● Try it
For the entries that follow, produce an exact copy with no pictures in it.

Stored data:
━━━━━━━━
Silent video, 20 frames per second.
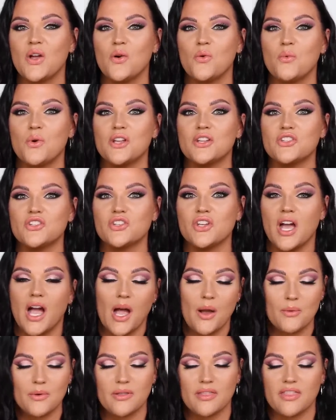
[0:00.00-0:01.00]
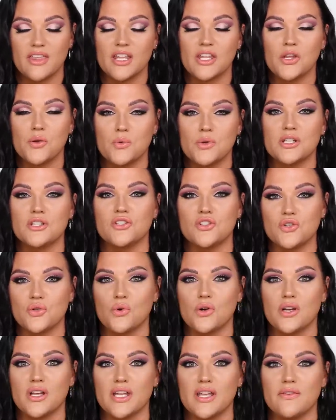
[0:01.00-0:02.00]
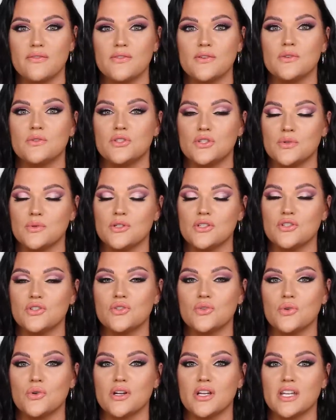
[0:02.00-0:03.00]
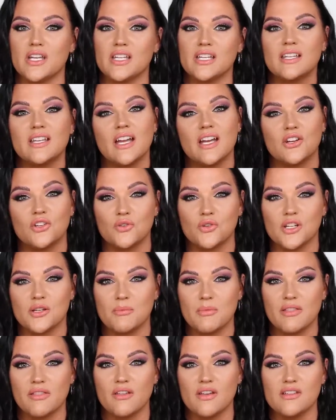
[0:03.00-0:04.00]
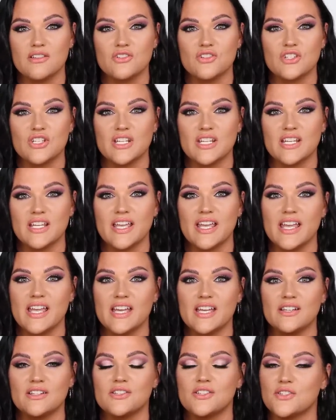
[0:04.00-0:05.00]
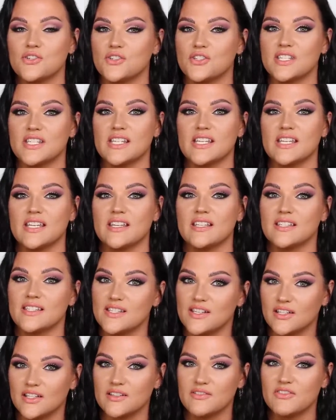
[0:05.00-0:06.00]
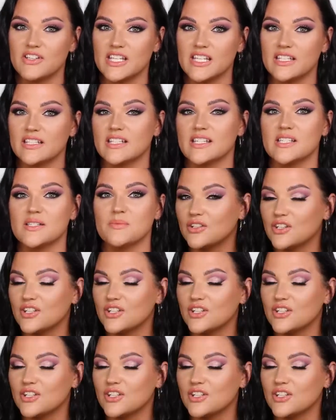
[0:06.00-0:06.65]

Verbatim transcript: which I would think you would enjoy if you do enjoy kind of Greek mythology and Circe and Song of Achilles.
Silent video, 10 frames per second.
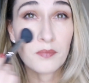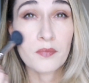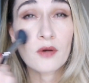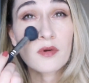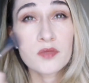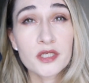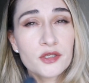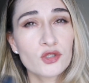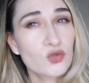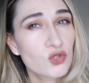Probably
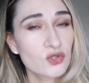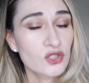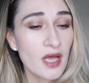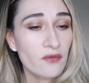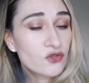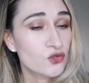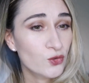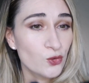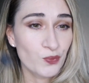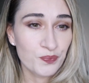you don't have
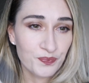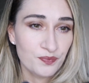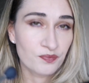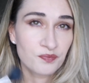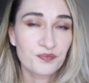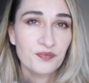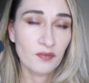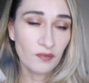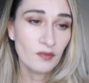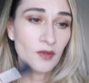to
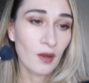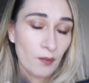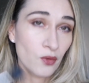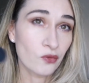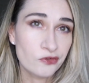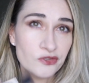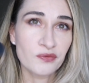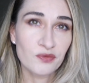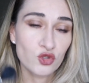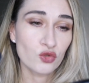put
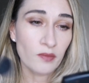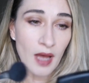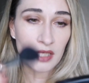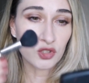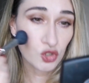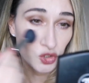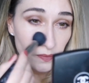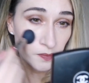too much,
━━━━━━━━
● Task answer
Silent video, 20 frames per second.
[0:00.00-0:01.00]
[0:01.00-0:02.00]
[0:02.00-0:03.00]
[0:03.00-0:04.00]
[0:04.00-0:05.00]
[0:05.00-0:06.00]
[0:06.00-0:06.65]

Verbatim transcript: which I would think you would enjoy if you do enjoy kind of Greek mythology and Circe and Song of Achilles.
Silent video, 10 frames per second.
Probably
you don't have
to
put
too much,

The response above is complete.